Other cities offer a variety of prices for monthly bus passes based on a person's age or even a yearly income. Saskatoon's low-income monthly bus pass costs $66.40. Social services clients can get a monthly pass for $28.

In Calgary, the most expensive low-income bus pass costs $57.50 while the least expensive option costs $5.80.

Clipperton doesn't believe the city is worried about recovering lost revenue.

"I remember going down to St. Paul's Hospital. I took two busses there and took two busses back and the fare box was working once out of the four times," he said. "So nobody was having a fit when all of a sudden the fares weren't being collected because the boxes didn't work."

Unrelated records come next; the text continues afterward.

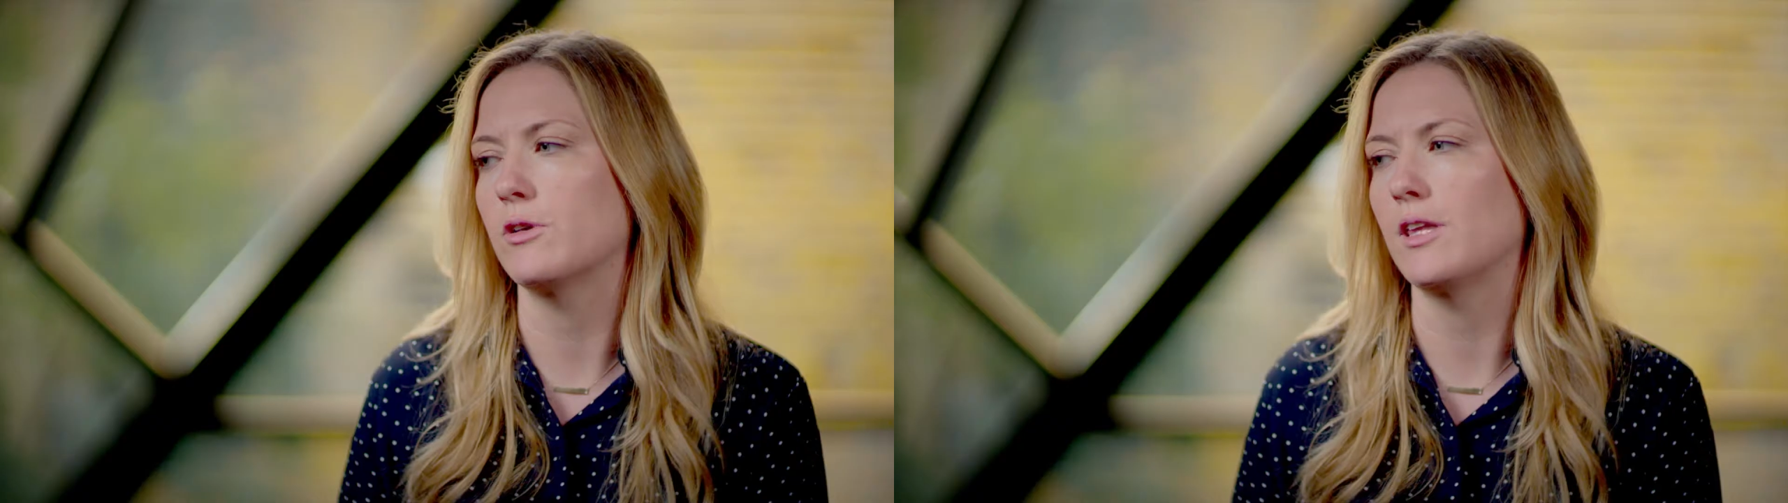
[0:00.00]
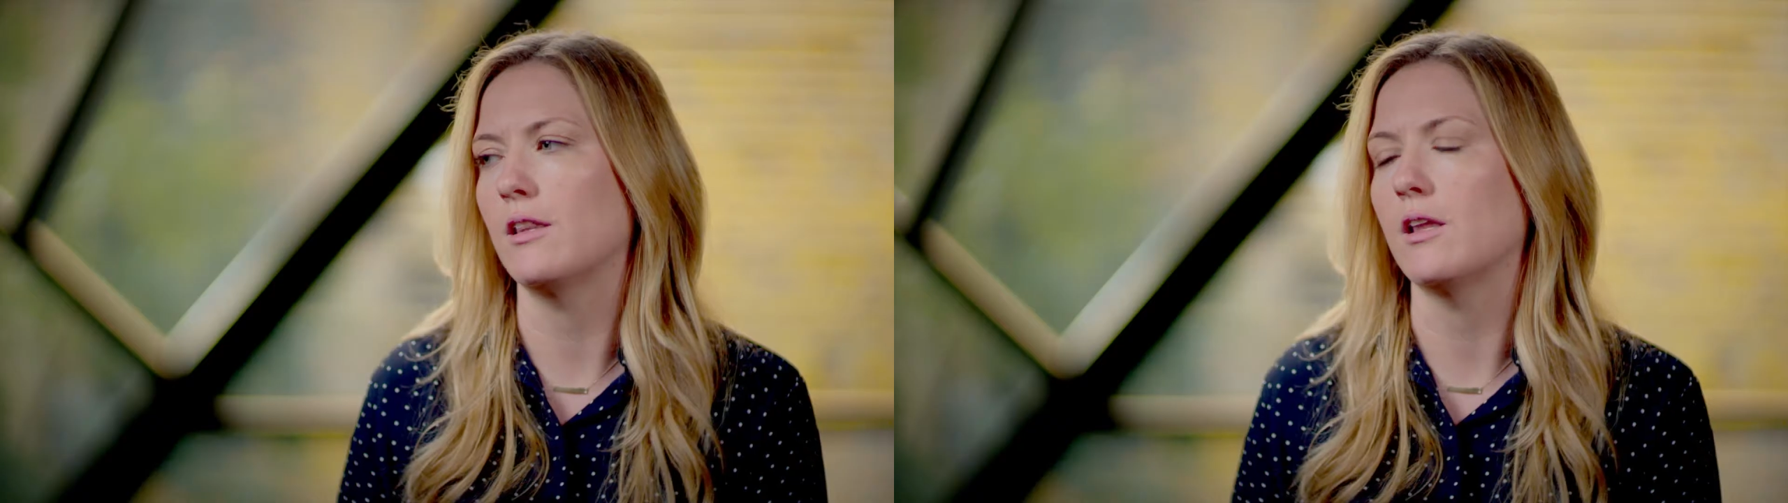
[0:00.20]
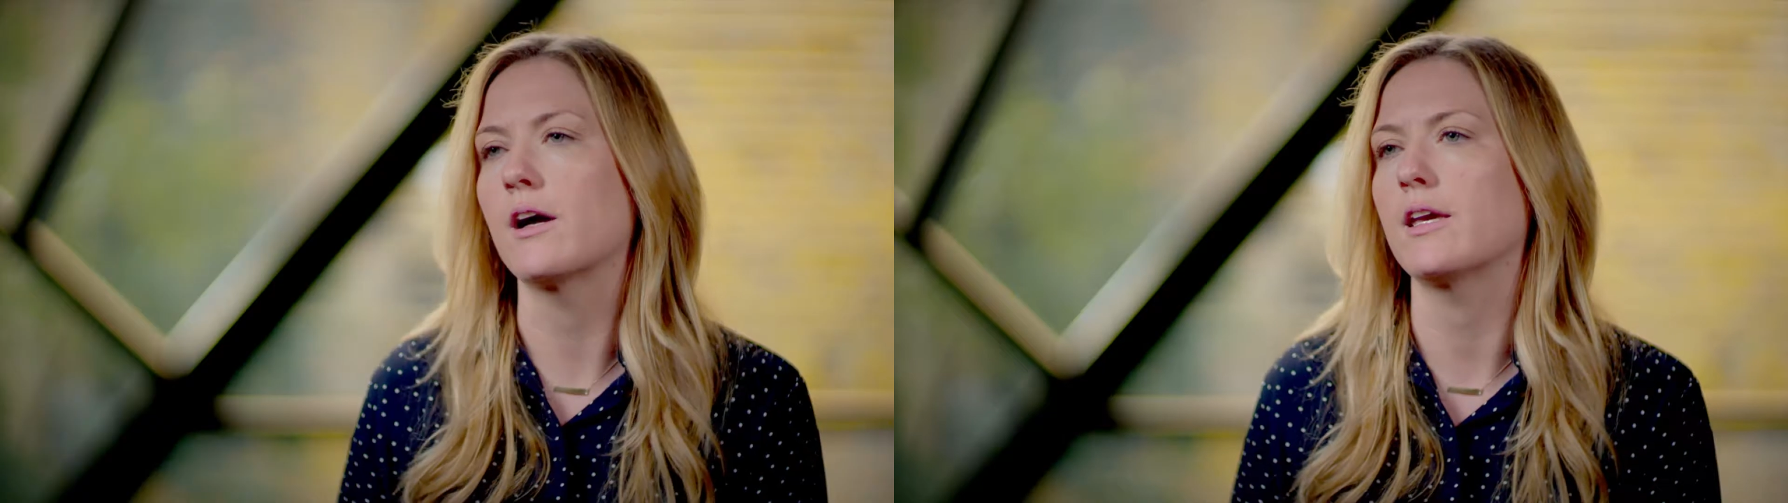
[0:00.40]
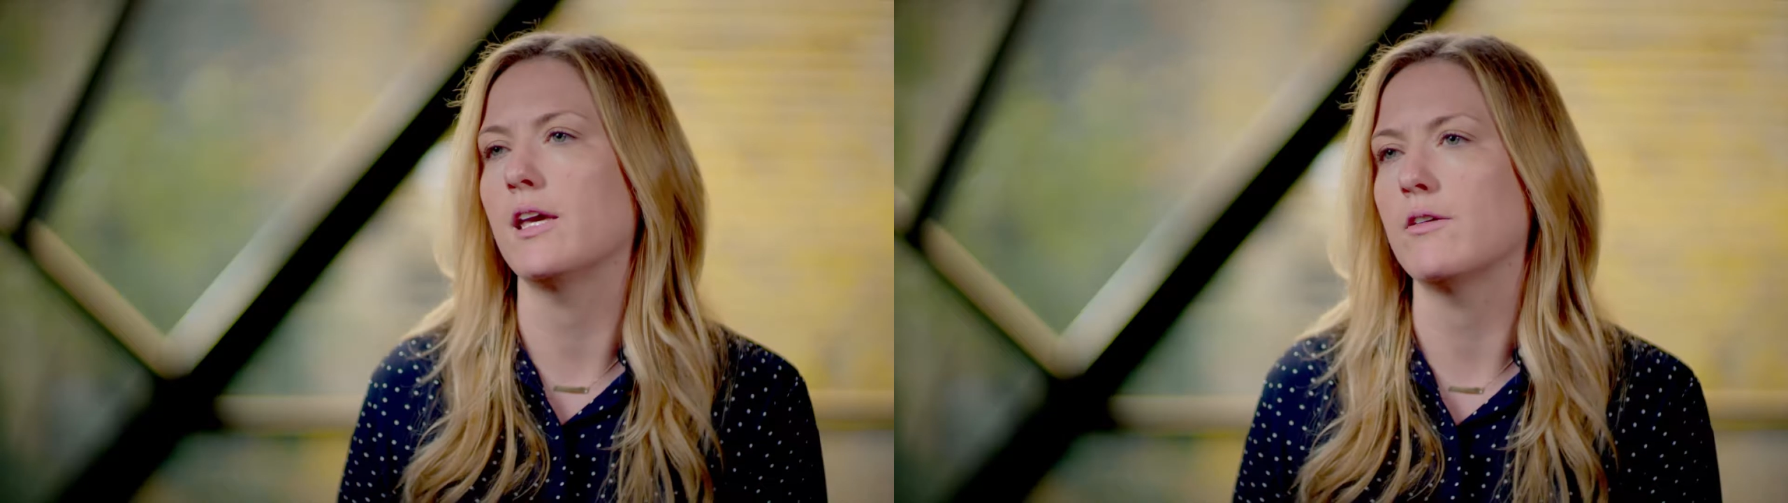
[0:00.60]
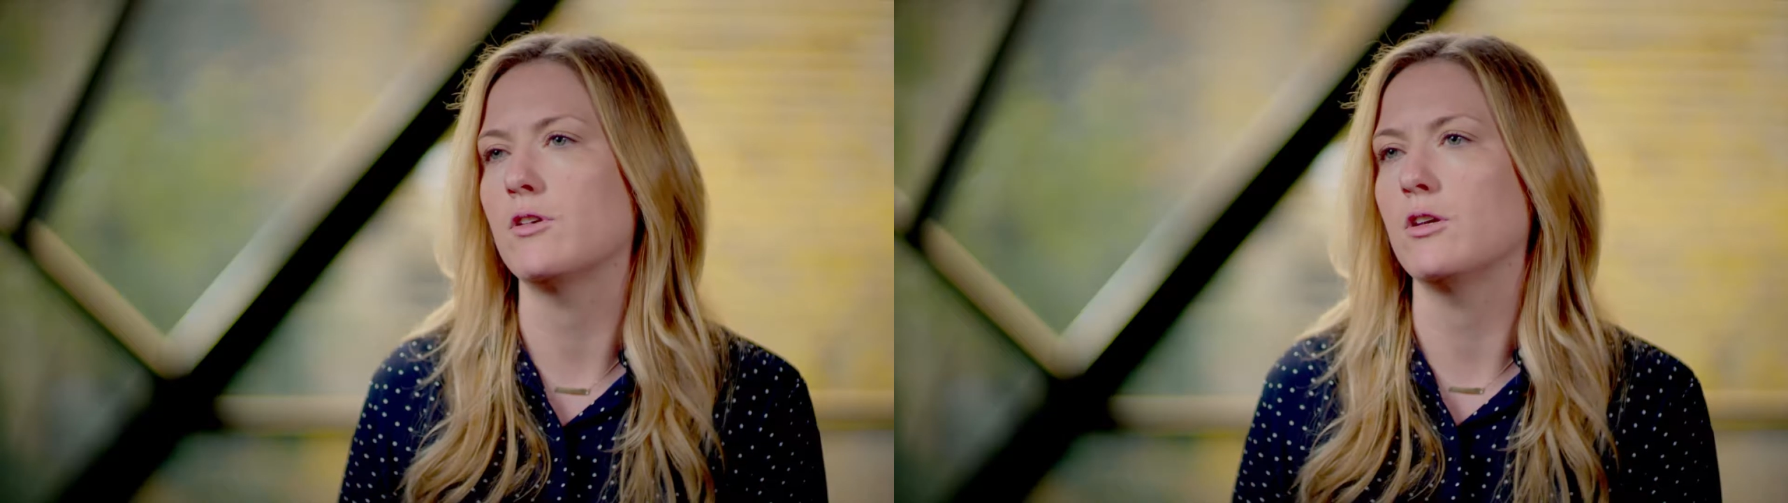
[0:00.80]
really
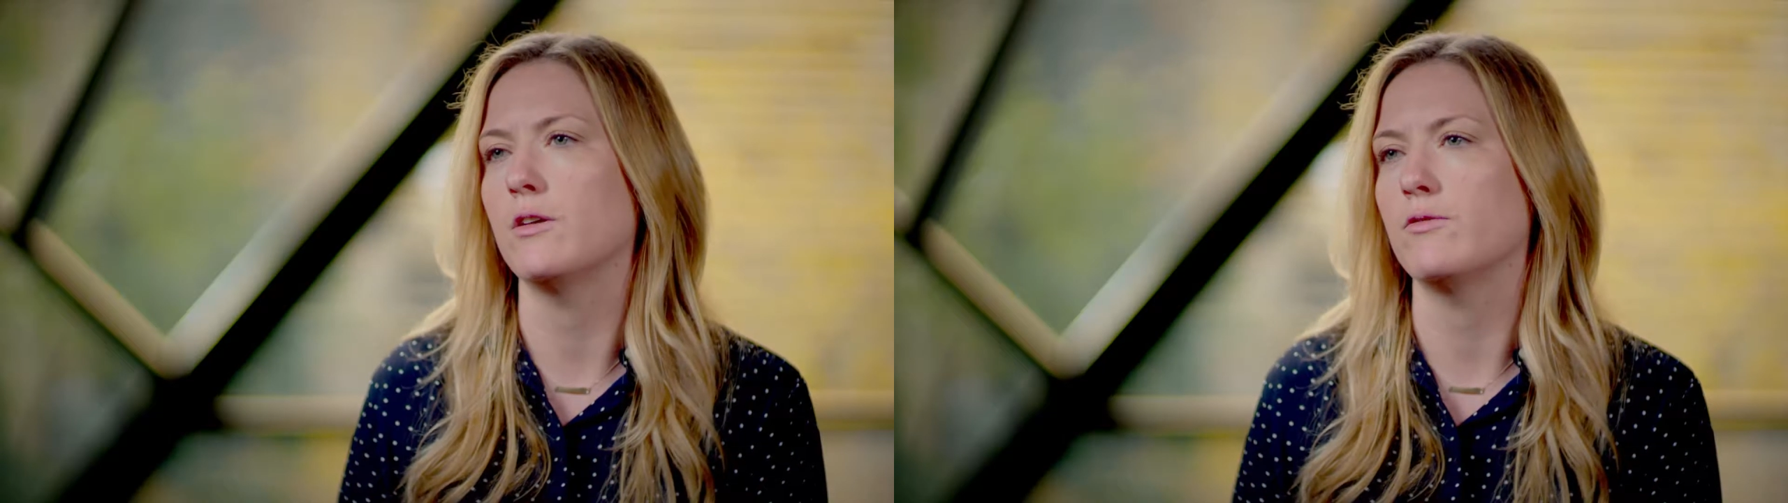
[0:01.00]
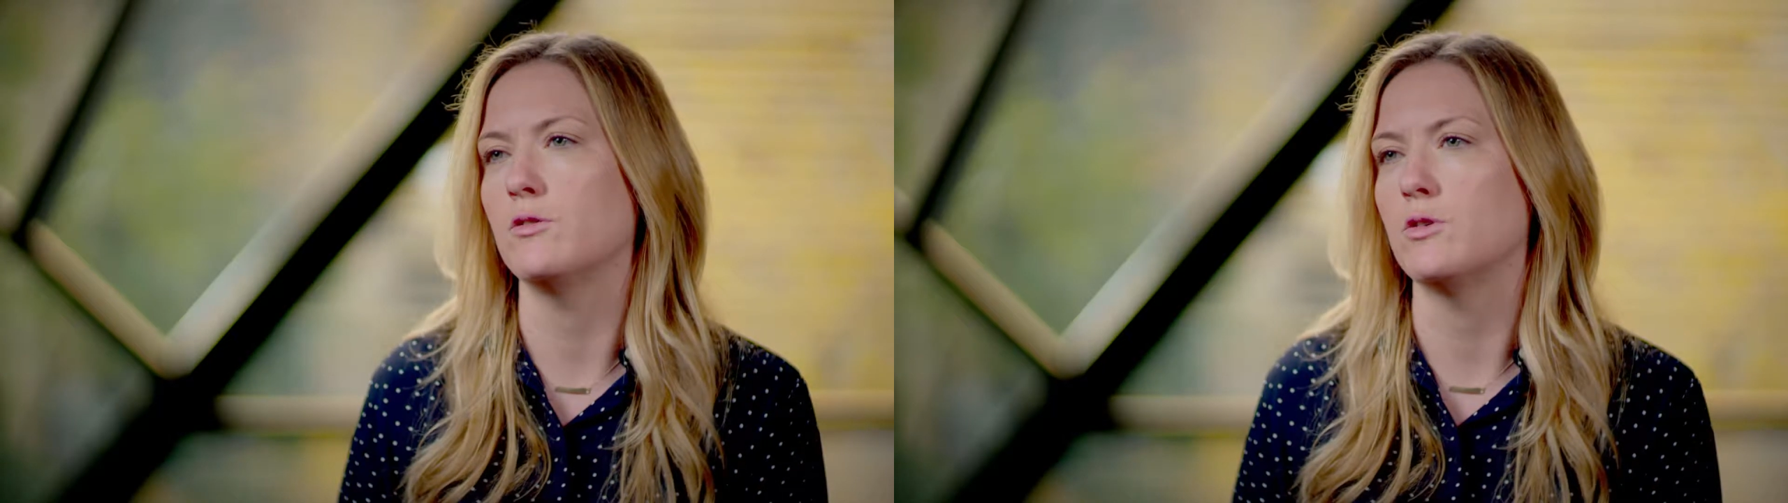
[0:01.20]
lucky if you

A report to council in February 2023 found the city lost less than one per cent of its transit revenue because of fare evasion over the previous two years combined.

Broken fare boxes were estimated to cost more than twice as much, but the city didn't track that data.

Ehab Diab with the department of geography and planning at the University of Saskatchewan has devoted much of his studies to public transit planning and operations. He says the city needs to investigate why people aren't paying fares, to what degree it's happening and where is it happening in the city before any solutions can be discussed.

He says a likely solution is getting some agency, whether it be Saskatoon Police or someone else, to form a transit police force with the ability to enforce transit fare payment and other rules on buses like many other Canadian cities have deployed.

"I don't like the idea of asking drivers to do more tasks," he said. "The enforcement part should come by other partners."

Clipperton noted enforcement comes at a cost, and it is likely cheaper for the city to lose thousands of dollars a year rather than devote hundreds of thousands of dollars to enforcement.

While the transit union feels some level of enforcement will help shift transit culture away from the violence and unsafe conditions experienced in recent years.

"Calgary, Edmonton, Winnipeg, Toronto — all these major cities, they have transit police that enforce the fares. And if you don't have your fare, you're off the bus or you're off the train and, and then goes the problem too," Pederson said.